Brendan Getz | when the after-image is the image

Opening: Saturday, Jan 15, 2022 12 – 5 pm
Saturday, Jan 15 – Feb 26, 2022

900 W. Washington
Chicago, IL 60607

January 15—February 26, 2022

Carrie Secrist Gallery is pleased to announce Brendan Getzwhen the after-image is the image, a solo presentation of paintings and object installation by the Bay Area artist. This is the artist’s first solo exhibition in Chicago, and opens January 15 to continue through February 26, 2022. It will be viewable in person, with or without appointment, at our gallery located at 900 W. Washington BLVD, Chicago, IL. 

This exhibition will open to the public Saturday, January 15 with a reception that day from 12 to 5PM (masks are mandatory). An online viewing room with expanded features and information on the exhibition will also be accessible the same day through our website. If you would like to make an appointment in person, please visit the Reservation page on our website.

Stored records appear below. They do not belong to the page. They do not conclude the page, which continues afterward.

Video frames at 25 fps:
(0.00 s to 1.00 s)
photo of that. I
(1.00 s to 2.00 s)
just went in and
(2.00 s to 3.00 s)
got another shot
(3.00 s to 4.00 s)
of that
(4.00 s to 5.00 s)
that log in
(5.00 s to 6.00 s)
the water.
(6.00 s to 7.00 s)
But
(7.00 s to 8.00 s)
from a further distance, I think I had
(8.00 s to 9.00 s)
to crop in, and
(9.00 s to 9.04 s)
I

Through a thoughtfully considered painting practice, Brendan Getz unpacks the rich complexity, depth and nuance of strikingly simple forms and images with an attitude and atmosphere that opens them far beyond their initial approach. For this exhibition, the artist has chosen the title: when the after-image is the image, a nod to the responsive effect produced in the mind’s eye after seeing a vivid image, but also in reference to how a memory of the past can shape the present. Including over 70 paintings and 7 studio objects, this expansive exhibition is installed specifically on site, in the gallery’s discrete rooms and spaces that point intimately to one another. Produced over the past decade, this work includes movements into the pandemic, and its effects of review, reconsideration and change in a multitude of public and private dimensions.

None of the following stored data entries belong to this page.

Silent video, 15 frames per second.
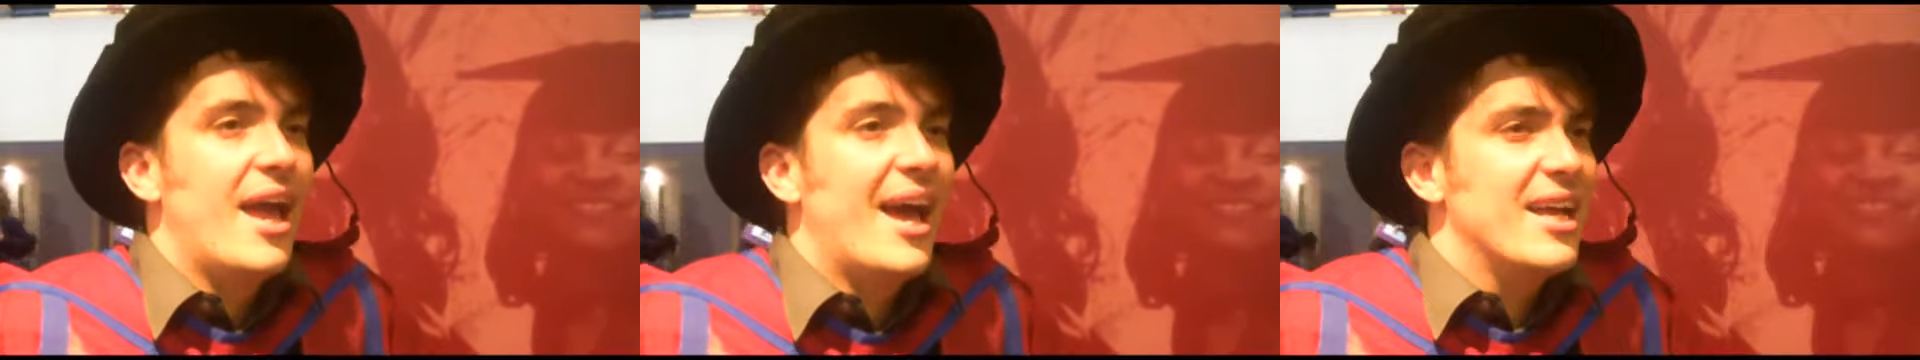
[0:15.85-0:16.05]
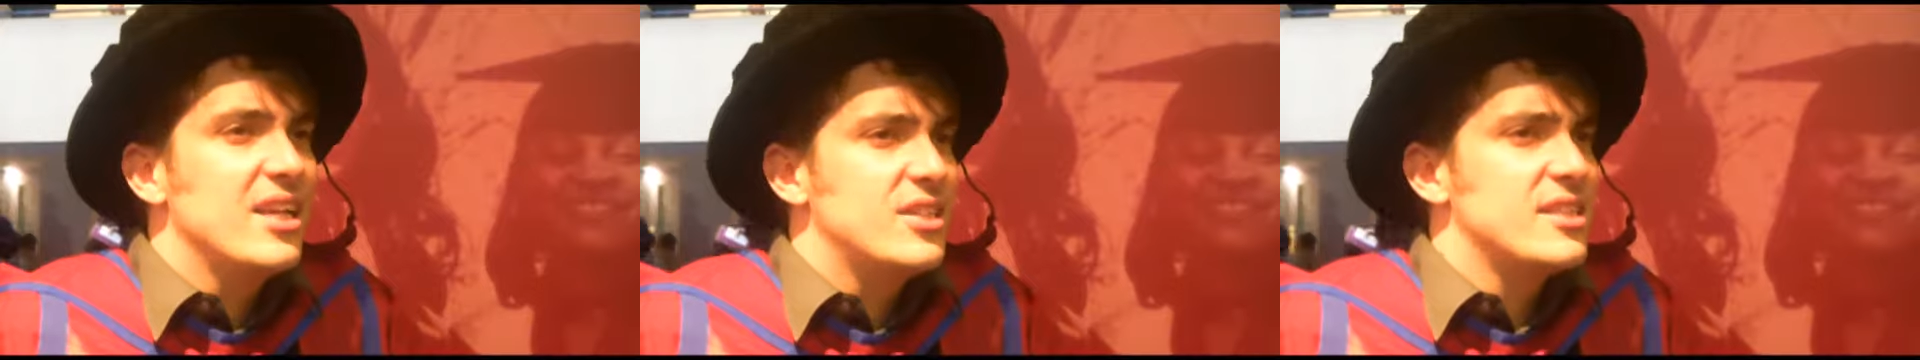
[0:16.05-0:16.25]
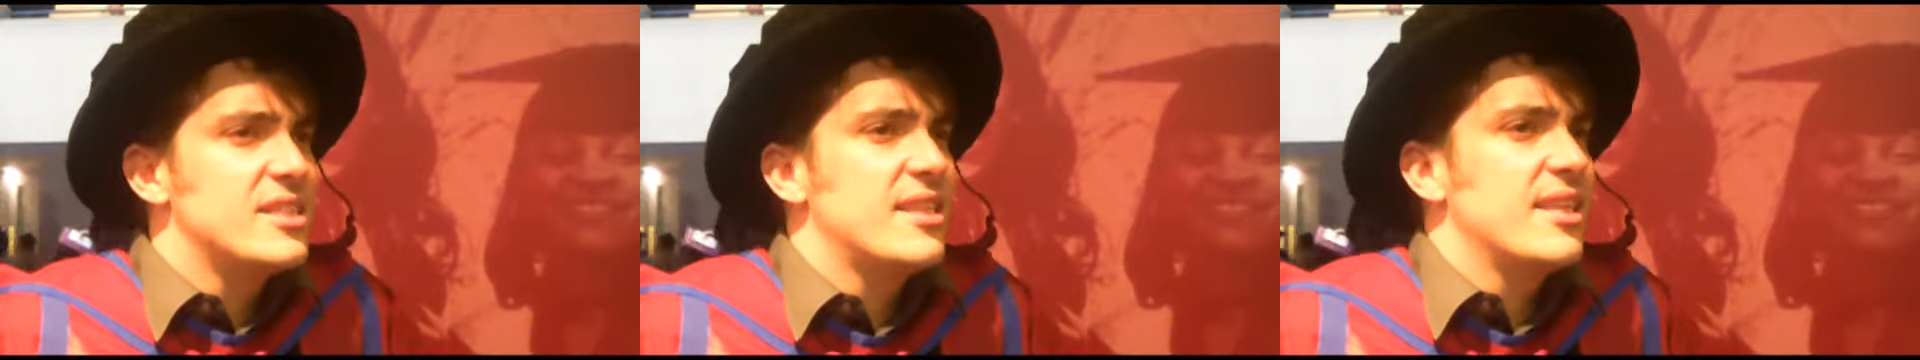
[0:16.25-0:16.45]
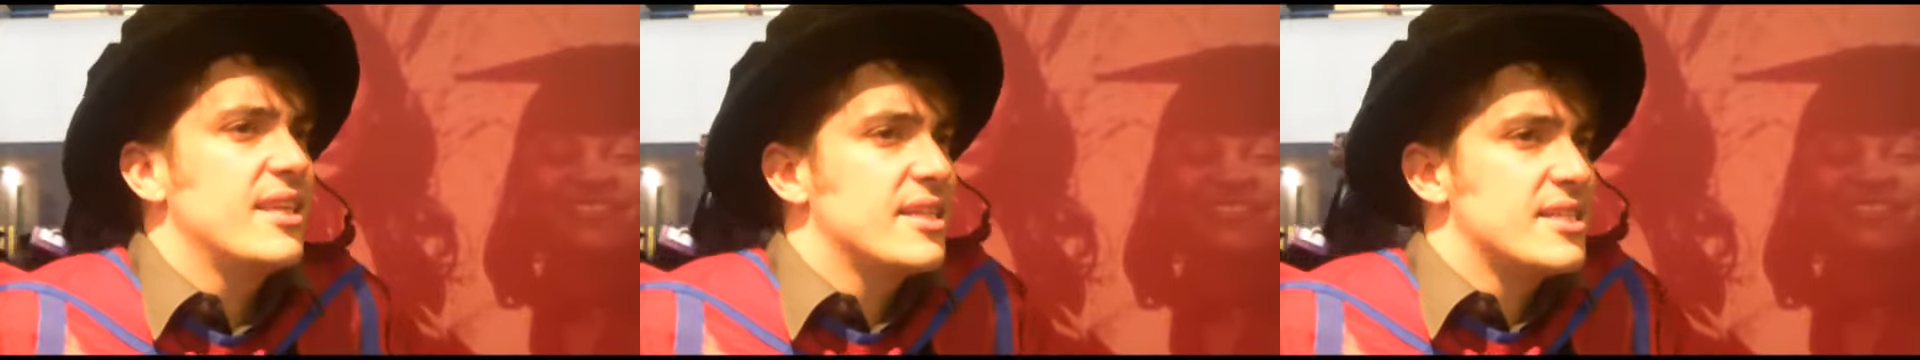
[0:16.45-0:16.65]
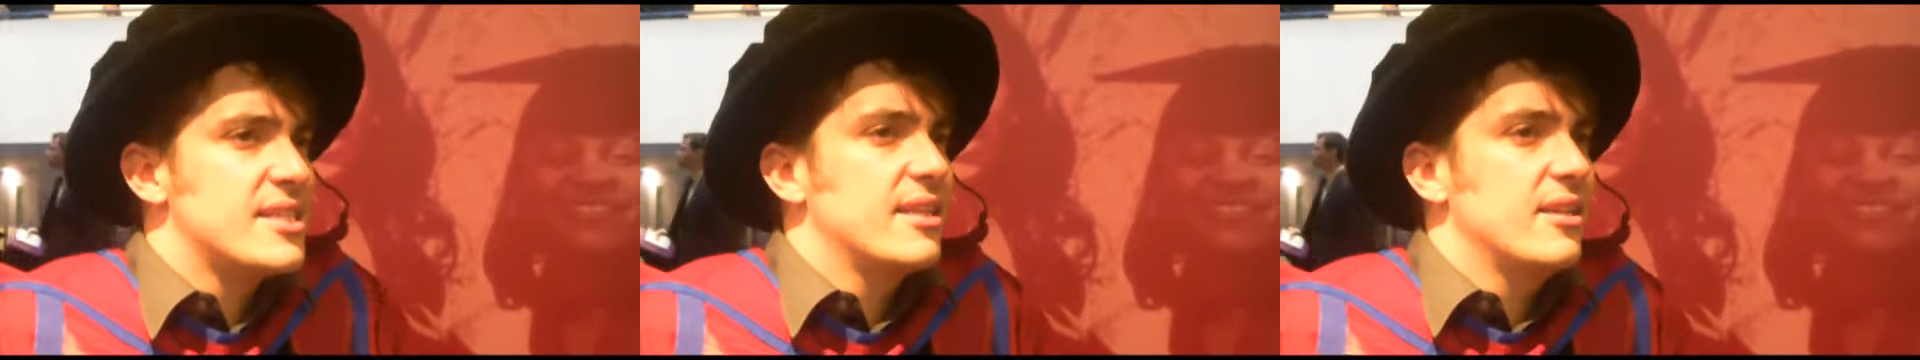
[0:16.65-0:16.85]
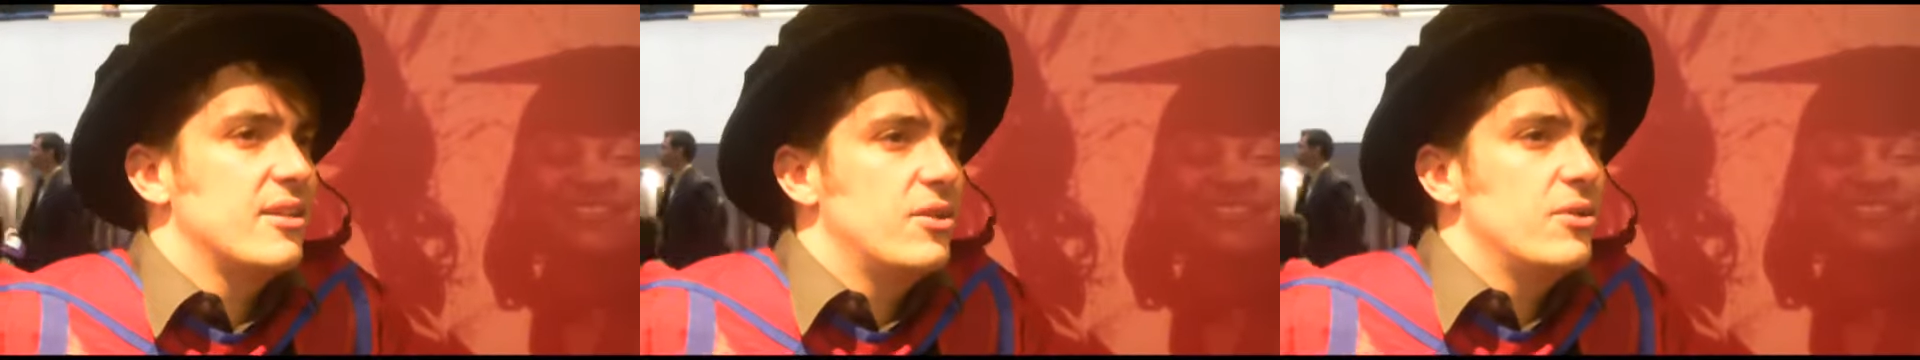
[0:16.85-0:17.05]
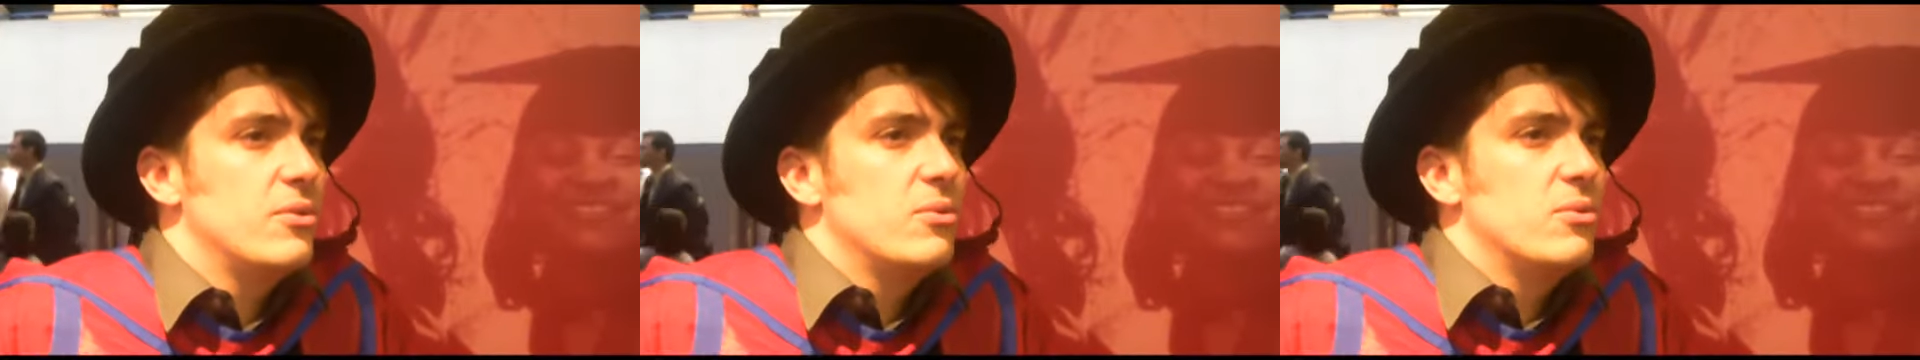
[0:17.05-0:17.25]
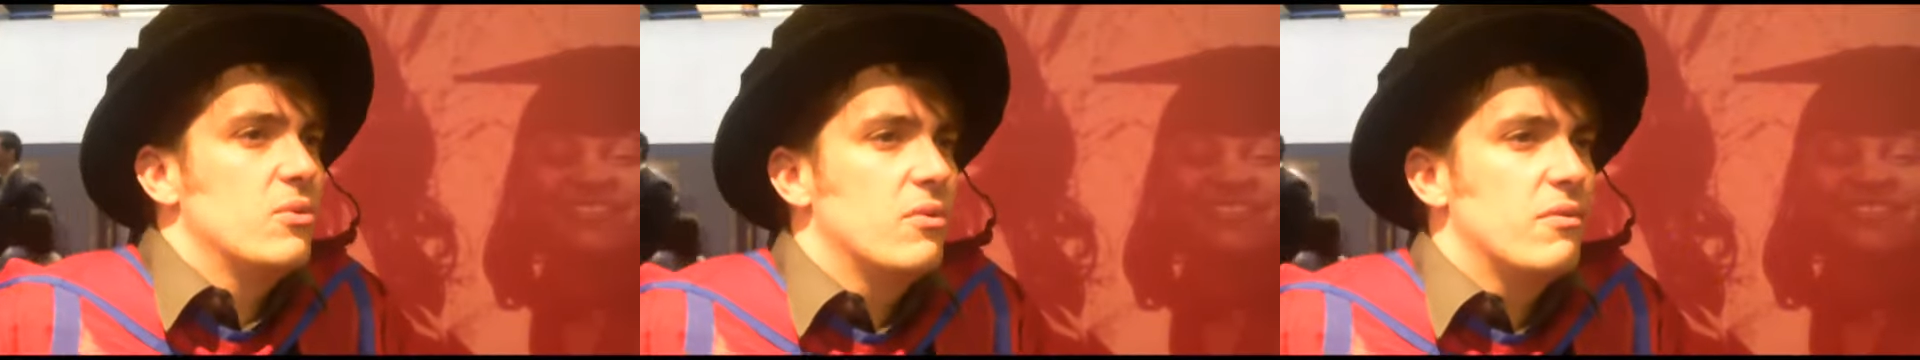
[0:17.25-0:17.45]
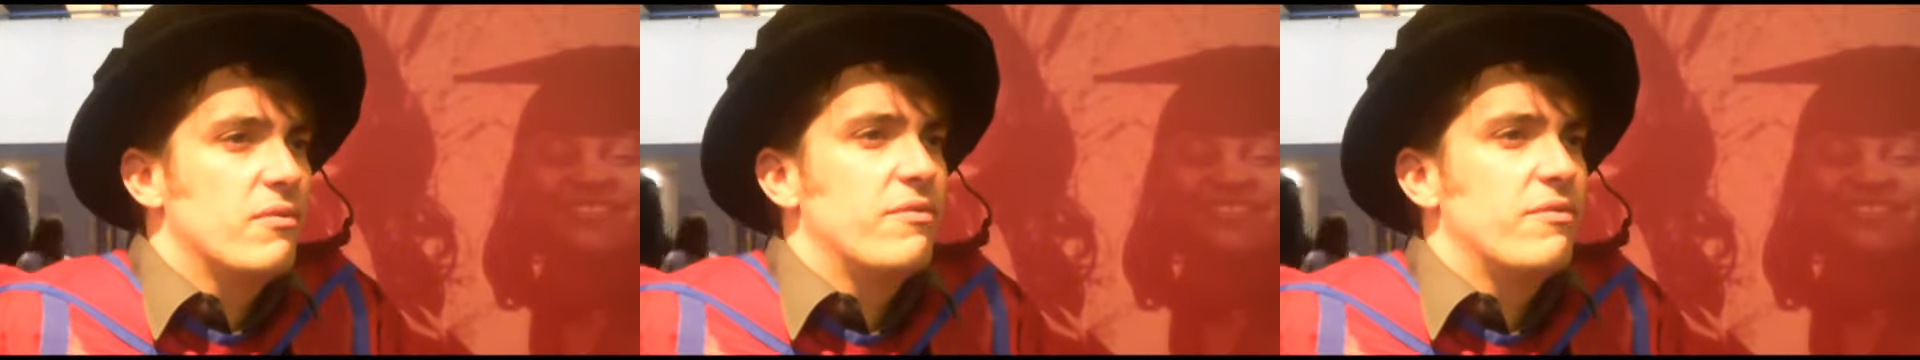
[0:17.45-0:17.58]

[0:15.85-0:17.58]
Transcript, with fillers: and just things that you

Recalling the artist’s own live-work space, the paintings often depict moments of the domestic and routine in a working studio that doubles as a living room. As the gallery itself is also a former and future domestic space, this doubling of a live-work relationship becomes active throughout the entirety of the exhibition, in exciting and often surprising ways, where the public and the private meet in a discursive encounter. Among the objects installed are the artist’s own studio chairs, a floor mat and a mahl stick, as paint laden peripheral objects presented for review.

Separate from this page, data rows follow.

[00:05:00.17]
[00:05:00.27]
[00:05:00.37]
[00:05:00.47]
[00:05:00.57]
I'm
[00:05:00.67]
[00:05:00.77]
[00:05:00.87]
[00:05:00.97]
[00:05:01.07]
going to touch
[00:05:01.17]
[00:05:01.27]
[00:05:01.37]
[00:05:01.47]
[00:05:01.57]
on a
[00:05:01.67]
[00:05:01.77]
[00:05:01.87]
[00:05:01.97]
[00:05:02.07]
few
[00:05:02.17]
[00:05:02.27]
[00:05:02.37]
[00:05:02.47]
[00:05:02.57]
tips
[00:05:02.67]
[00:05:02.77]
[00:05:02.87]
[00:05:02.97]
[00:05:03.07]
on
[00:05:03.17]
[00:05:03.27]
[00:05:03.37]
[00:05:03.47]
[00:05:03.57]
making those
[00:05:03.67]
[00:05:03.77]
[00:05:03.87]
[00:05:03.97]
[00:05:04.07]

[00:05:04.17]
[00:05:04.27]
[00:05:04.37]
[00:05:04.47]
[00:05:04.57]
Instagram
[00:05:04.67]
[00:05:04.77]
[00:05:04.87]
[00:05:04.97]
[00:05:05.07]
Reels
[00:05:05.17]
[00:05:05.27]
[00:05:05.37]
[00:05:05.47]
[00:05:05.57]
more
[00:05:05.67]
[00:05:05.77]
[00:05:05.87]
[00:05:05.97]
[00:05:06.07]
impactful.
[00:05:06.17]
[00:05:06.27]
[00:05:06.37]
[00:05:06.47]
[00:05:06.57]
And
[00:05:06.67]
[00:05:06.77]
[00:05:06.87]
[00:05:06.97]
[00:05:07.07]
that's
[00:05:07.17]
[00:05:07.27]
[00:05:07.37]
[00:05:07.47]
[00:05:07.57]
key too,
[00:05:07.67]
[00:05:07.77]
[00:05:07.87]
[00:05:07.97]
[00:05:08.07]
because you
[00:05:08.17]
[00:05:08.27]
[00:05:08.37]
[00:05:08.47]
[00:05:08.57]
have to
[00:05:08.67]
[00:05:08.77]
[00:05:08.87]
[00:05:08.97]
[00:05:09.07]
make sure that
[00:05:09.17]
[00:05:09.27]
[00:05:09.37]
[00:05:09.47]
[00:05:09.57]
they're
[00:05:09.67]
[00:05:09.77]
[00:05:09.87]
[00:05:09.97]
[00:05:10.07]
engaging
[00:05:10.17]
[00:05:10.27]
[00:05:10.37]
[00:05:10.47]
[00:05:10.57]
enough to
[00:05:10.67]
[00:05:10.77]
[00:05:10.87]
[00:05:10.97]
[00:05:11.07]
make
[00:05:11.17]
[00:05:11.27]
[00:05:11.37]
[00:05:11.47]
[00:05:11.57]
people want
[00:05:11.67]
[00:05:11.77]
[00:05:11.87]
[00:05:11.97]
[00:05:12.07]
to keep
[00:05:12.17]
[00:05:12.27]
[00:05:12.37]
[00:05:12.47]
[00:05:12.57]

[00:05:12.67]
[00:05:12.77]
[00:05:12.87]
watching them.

As the philosopher Paul Ricoeur puts it, “…how can we help but leap to the plane of collective memory and evoke the sort of hauntedness, described by historians of the present day, which stigmatizes this ‘past that does not pass’?” For Getz, this involves the doubling of familiar perceptual habit as it meets with collective memory– an uncanny source of renewal that renders the conventional strange, and leads to an expanded and hopeful sense of possibility for the future.